• **WORK REQUIRED**:
The entries below should be given again exactly, minus their pictures.

Records from a dataset:
"""

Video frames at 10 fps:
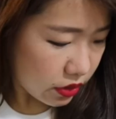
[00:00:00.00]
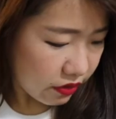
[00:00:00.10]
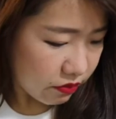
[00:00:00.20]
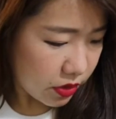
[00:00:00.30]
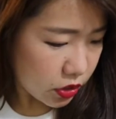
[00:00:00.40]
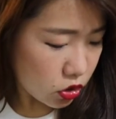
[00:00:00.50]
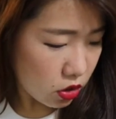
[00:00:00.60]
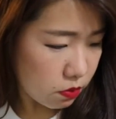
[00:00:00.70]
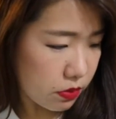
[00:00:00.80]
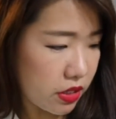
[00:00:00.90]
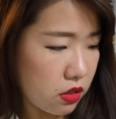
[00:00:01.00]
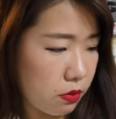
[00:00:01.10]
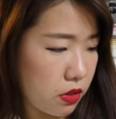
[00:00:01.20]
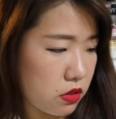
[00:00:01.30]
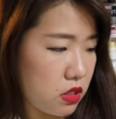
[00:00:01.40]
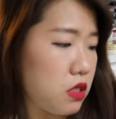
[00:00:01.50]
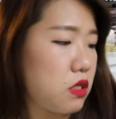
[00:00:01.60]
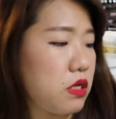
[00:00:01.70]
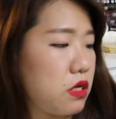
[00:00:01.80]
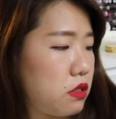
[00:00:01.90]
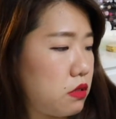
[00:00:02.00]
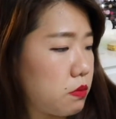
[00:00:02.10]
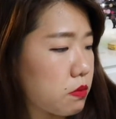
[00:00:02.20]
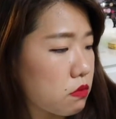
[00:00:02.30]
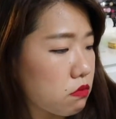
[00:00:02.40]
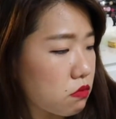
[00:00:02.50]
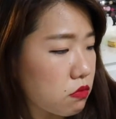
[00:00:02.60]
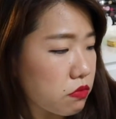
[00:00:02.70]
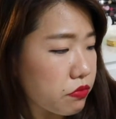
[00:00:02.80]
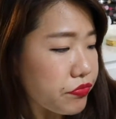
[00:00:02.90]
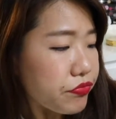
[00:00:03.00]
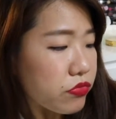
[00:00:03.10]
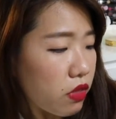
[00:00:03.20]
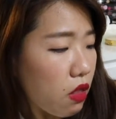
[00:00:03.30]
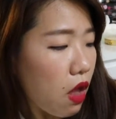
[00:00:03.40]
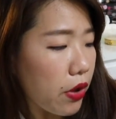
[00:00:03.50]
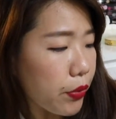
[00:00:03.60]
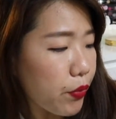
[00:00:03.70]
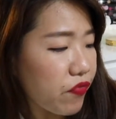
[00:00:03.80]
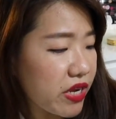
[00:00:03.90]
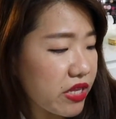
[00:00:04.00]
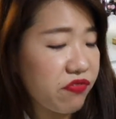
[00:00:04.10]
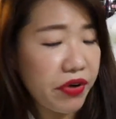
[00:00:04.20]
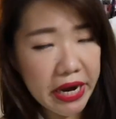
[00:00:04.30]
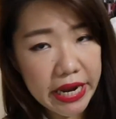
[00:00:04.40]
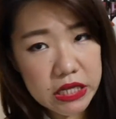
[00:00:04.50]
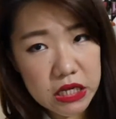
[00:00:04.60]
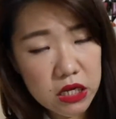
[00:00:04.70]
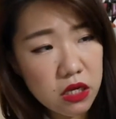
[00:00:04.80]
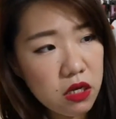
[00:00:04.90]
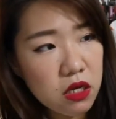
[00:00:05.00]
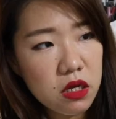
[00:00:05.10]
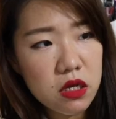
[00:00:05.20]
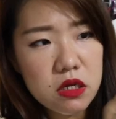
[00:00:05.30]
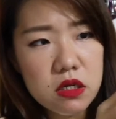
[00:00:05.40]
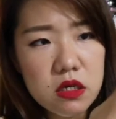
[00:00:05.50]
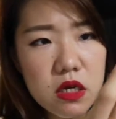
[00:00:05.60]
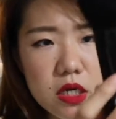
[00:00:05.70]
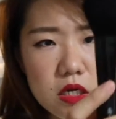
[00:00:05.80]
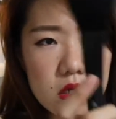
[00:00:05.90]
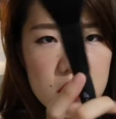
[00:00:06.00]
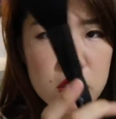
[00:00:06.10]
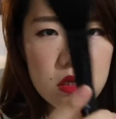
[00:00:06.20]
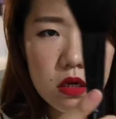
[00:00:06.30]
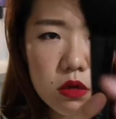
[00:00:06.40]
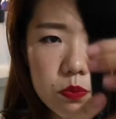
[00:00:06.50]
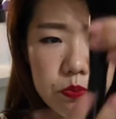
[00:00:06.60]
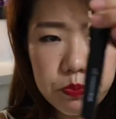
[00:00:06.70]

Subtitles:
have much complaint about these, and I do find them very handy. The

"""

• **RESULT OF THIS TASK**:
Video frames at 10 fps:
[00:00:00.00]
[00:00:00.10]
[00:00:00.20]
[00:00:00.30]
[00:00:00.40]
[00:00:00.50]
[00:00:00.60]
[00:00:00.70]
[00:00:00.80]
[00:00:00.90]
[00:00:01.00]
[00:00:01.10]
[00:00:01.20]
[00:00:01.30]
[00:00:01.40]
[00:00:01.50]
[00:00:01.60]
[00:00:01.70]
[00:00:01.80]
[00:00:01.90]
[00:00:02.00]
[00:00:02.10]
[00:00:02.20]
[00:00:02.30]
[00:00:02.40]
[00:00:02.50]
[00:00:02.60]
[00:00:02.70]
[00:00:02.80]
[00:00:02.90]
[00:00:03.00]
[00:00:03.10]
[00:00:03.20]
[00:00:03.30]
[00:00:03.40]
[00:00:03.50]
[00:00:03.60]
[00:00:03.70]
[00:00:03.80]
[00:00:03.90]
[00:00:04.00]
[00:00:04.10]
[00:00:04.20]
[00:00:04.30]
[00:00:04.40]
[00:00:04.50]
[00:00:04.60]
[00:00:04.70]
[00:00:04.80]
[00:00:04.90]
[00:00:05.00]
[00:00:05.10]
[00:00:05.20]
[00:00:05.30]
[00:00:05.40]
[00:00:05.50]
[00:00:05.60]
[00:00:05.70]
[00:00:05.80]
[00:00:05.90]
[00:00:06.00]
[00:00:06.10]
[00:00:06.20]
[00:00:06.30]
[00:00:06.40]
[00:00:06.50]
[00:00:06.60]
[00:00:06.70]

Subtitles:
have much complaint about these, and I do find them very handy. The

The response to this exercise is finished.